El batiburrillo anacrónico
La veterana y numerosa formación es capaz de lo mejor y lo peor antes de que la tormenta abortase su concierto del MadGarden Festival
Chicago es una banda mítica a la que quizás le sobren tres décadas de historia. Nada especialmente novedoso, por lo demás: podríamos decir algo parecido de los Rolling Stones, los Who o Pink Floyd, que grabaron tres discos manifiestamente innecesarios después de The wall, pero la decadencia (que se lo pregunten a Del Bosque) forma parte consustancial de la naturaleza humana. Sucede que Chicago no solo siguen en activo, sino que mañana mismo publicarán nuevo álbum, Chicago Now, que hace el número ¡36! de su carrera. Y el tema central, que estrenaron este martes en el Jardín Botánico de la Complutense, sonaba a rock adulto, ensamblado y correctísimo. Mucho peor fue el otro adelanto que nos concedieron, America: escuchando frases como “América somos tú y yo” o “América, donde todo el mundo es libre” entraban ganas de no saber inglés.

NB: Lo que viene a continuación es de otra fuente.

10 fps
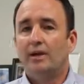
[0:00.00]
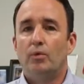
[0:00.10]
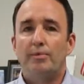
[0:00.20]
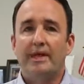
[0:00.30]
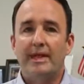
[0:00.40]

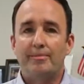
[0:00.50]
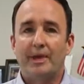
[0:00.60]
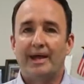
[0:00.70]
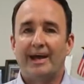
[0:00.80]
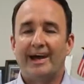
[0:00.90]
We'll be
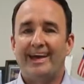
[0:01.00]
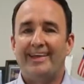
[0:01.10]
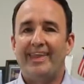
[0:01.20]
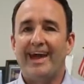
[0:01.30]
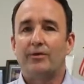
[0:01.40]
keeping an eye
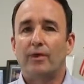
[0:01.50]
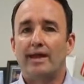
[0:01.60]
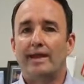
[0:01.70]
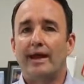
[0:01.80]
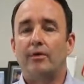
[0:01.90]
on that
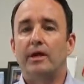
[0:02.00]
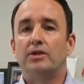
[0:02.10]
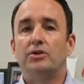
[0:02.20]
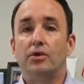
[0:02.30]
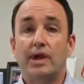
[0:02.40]
right now in a
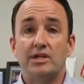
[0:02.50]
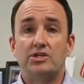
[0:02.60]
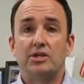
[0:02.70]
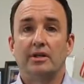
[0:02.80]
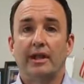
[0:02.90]

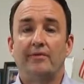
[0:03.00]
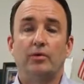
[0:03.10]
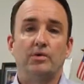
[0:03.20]
duration level,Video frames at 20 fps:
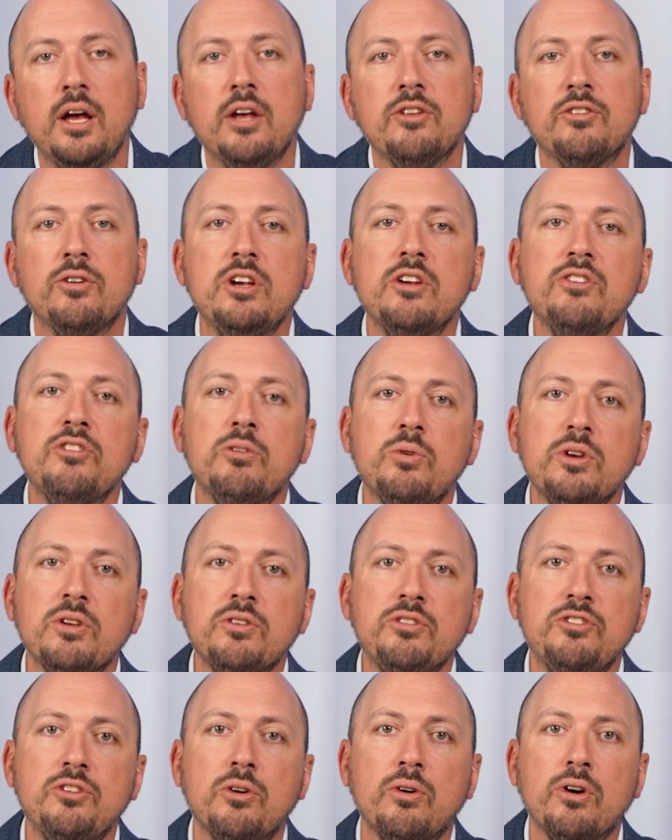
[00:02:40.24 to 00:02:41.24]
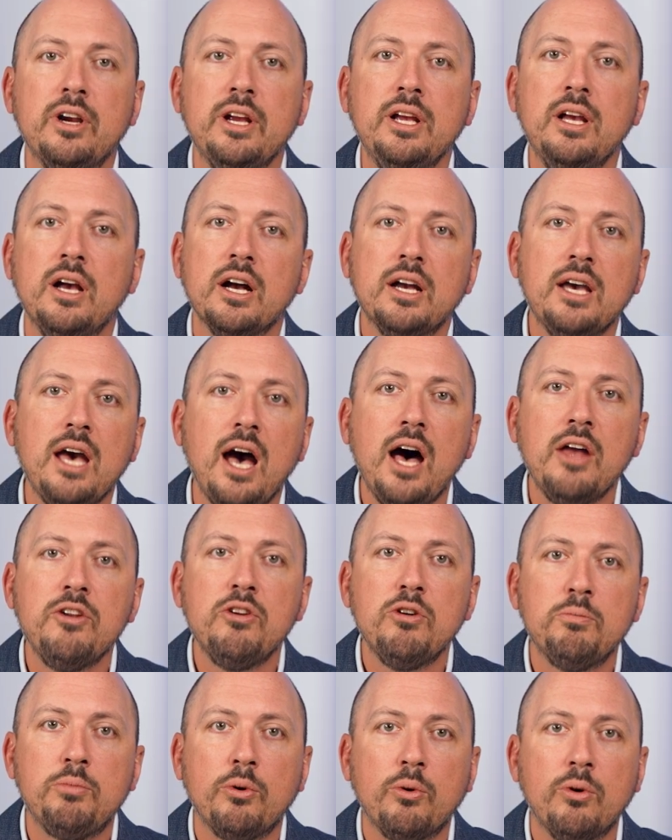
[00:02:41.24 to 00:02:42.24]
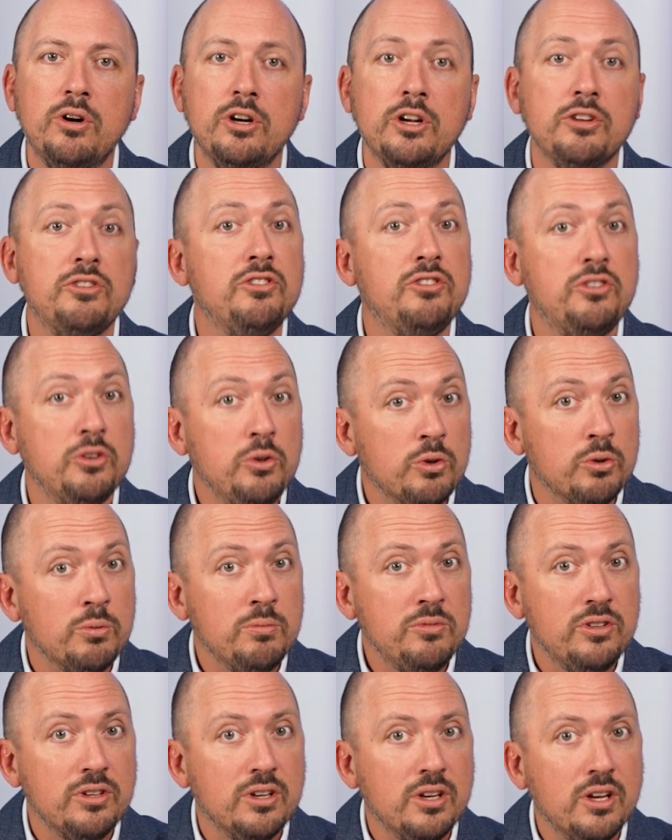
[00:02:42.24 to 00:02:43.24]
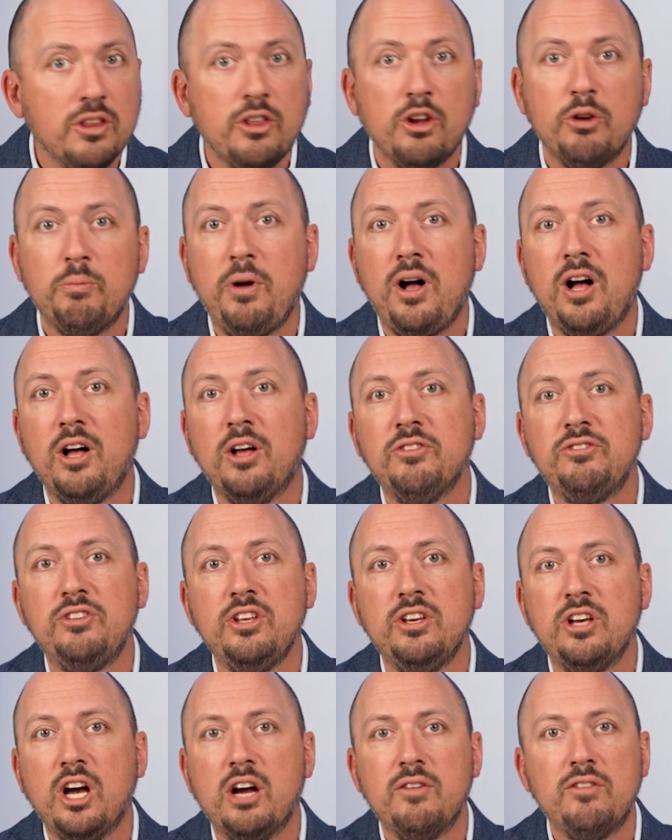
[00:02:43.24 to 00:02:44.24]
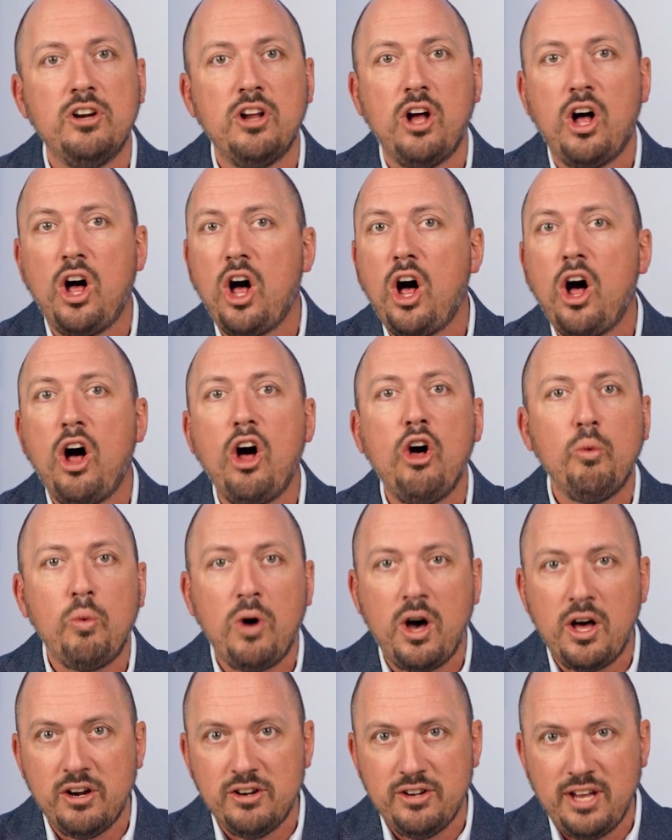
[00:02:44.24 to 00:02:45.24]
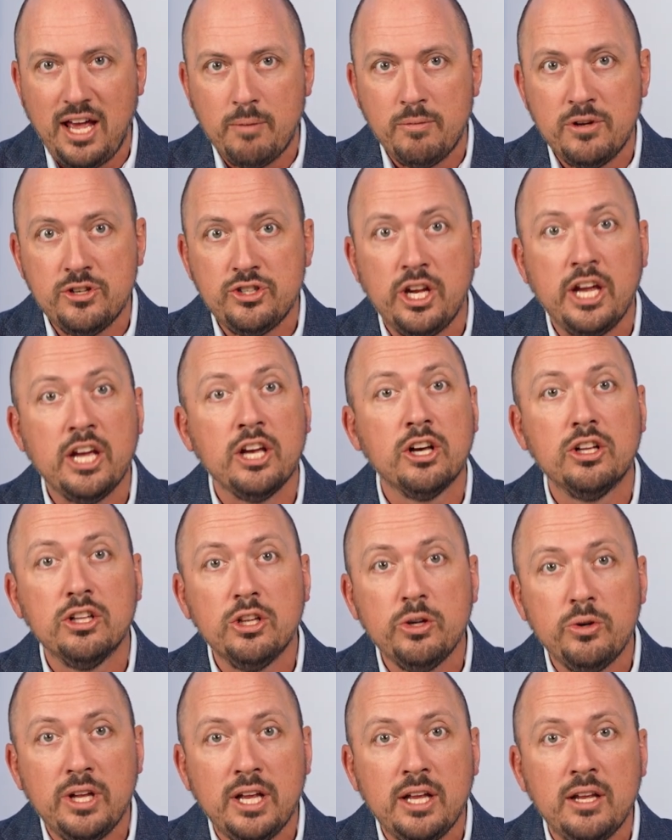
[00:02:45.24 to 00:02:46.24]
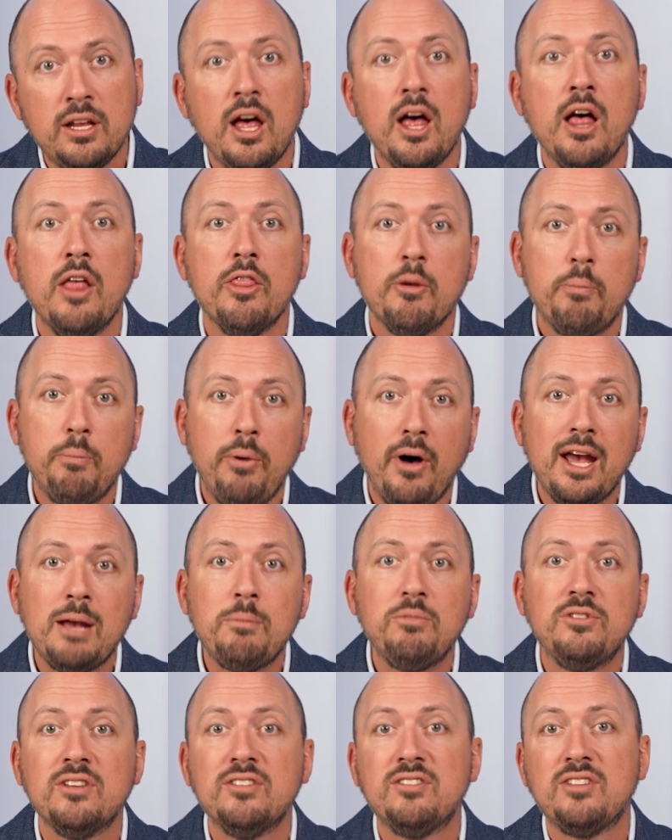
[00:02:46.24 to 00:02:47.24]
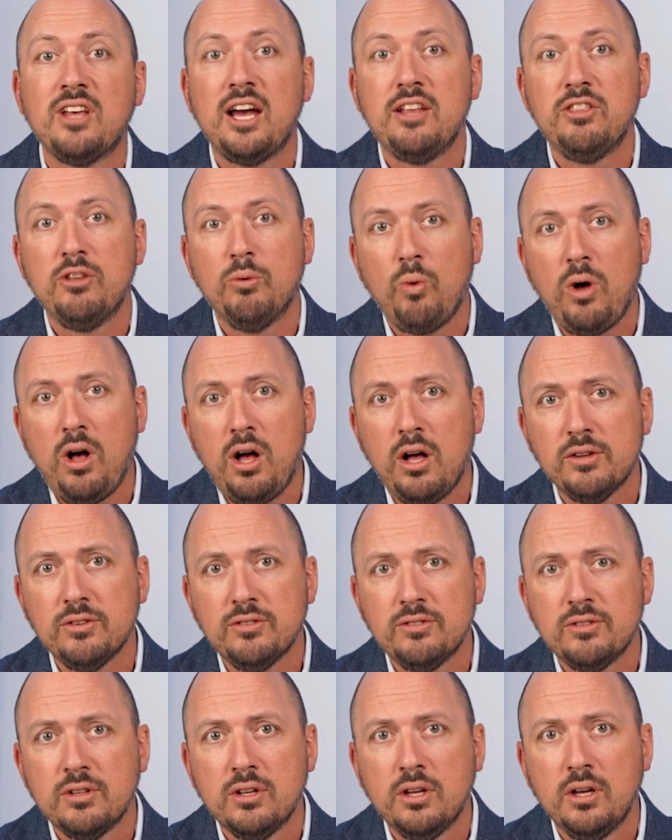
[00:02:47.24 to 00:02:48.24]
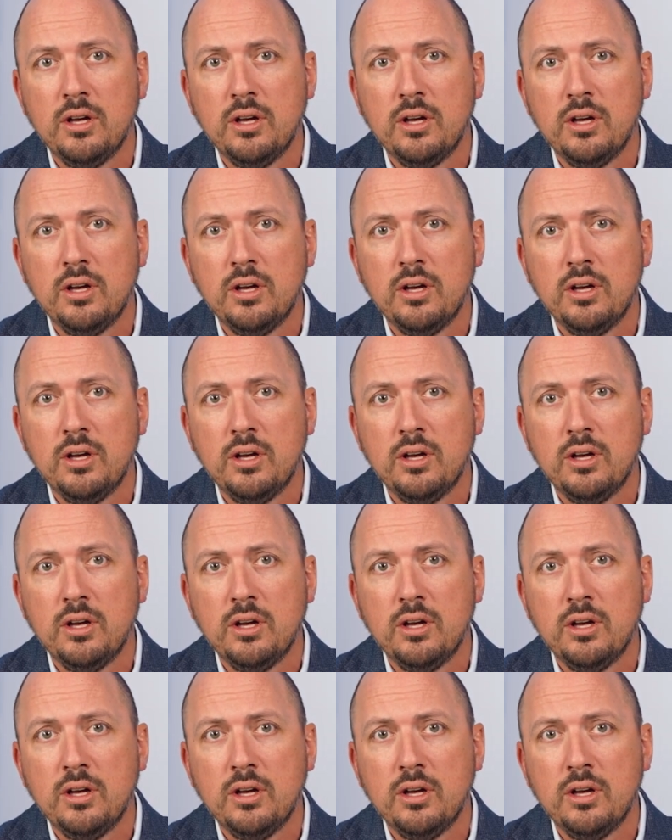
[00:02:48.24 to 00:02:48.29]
So here's a real story. A condo board assumed their policy covered all water damage, including the pipes inside the walls.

La comparecencia de la veterana, venerable y numerosa formación de Illinois fue extraña desde casi cualquier perspectiva. El noneto es ahora mismo tan capaz de lo sublime como de lo ridículo, igual que alterna los arreglos fascinantes de metal con algunos solos de guitarra para desencajar la mandíbula del aburrimiento. Había solo media entrada (unos 900 espectadores) en esta nueva entrega del MadGarden Festival, pero casi todos en las localidades caras. El grupo arbitró un raro descanso de un cuarto de hora porque estaba dispuesto a entregar un concierto especialmente profuso. Y en esas, mientras sonaba la almibaradísima Hard habit to break, se desató la gran tormenta, cayeron goterones como puños, el público dudaba entre alborotarse o guarecerse y el concierto hubo de darse por finalizado unos tres cuartos de hora antes de lo debido. Nos perdimos, maldita sea, las fantásticas Beginnings, Feeling stronger every day, I’m a man o Saturday in the park, incluso aunque esta última también incluya monserga patriotera.
Chicago es a día de hoy una banda solvente y en buena forma objetiva. Los cantantes alcanzan las mismas notas que grabaron varias décadas atrás y la precisión instrumental resiste la prueba del más sibarita de los metrónomos. Robert Lamm, miembro fundador y compositor ilustre, es un casi septuagenario de maneras irreprochables y voz sencillamente perfecta. Despierta bastante más dudas el bajista Jason Scheff, el hombre que desde 1985 sustituye a Peter Cetera en las piezas más agudas y que combina su dificultosa entonación con guiños más bien risibles al público femenino: el índice extendido, las piernas separadas, una cierta pose de “nena, luego te digo mi número de habitación”. En esa misma tesitura de grandezas y menudencias, el otro cantante principal y miembro fundador, Lee Loughnane, abarca desde el maravilloso Call on me (uno de los dos o tres grandes momentos de la noche) hasta esa balada, Look away, con la que el nivel de azúcar en sangre se dispara a niveles de emergencia sanitaria.
En líneas generales, el repertorio fue fabuloso siempre que superara las cuatro décadas de antigüedad. Fue en aquella franja temporal cuando Lamm, James Pankow, Walter Parazaider y compañía sentaron las seductoras bases del rock con metales. Incluso ahora, esa mágica tripleta de trombón, trompeta y saxo tenor acentúa y colorea cada frase, marca sugerentes cambios de ritmo, transforma compases regulares en irregulares y le saca partido a los préstamos del jazz o la música latina. Escuchar esa larga, enrevesada y vieja suite titulada Ballet for a girl in Buchannon, con el clásico Make me smile como motivo principal, era un completo goce. Pero luego llegarían más baladas de sacarina y, en último extremo, los rayos y los truenos para completar un batiburrillo anacrónico y desconcertante.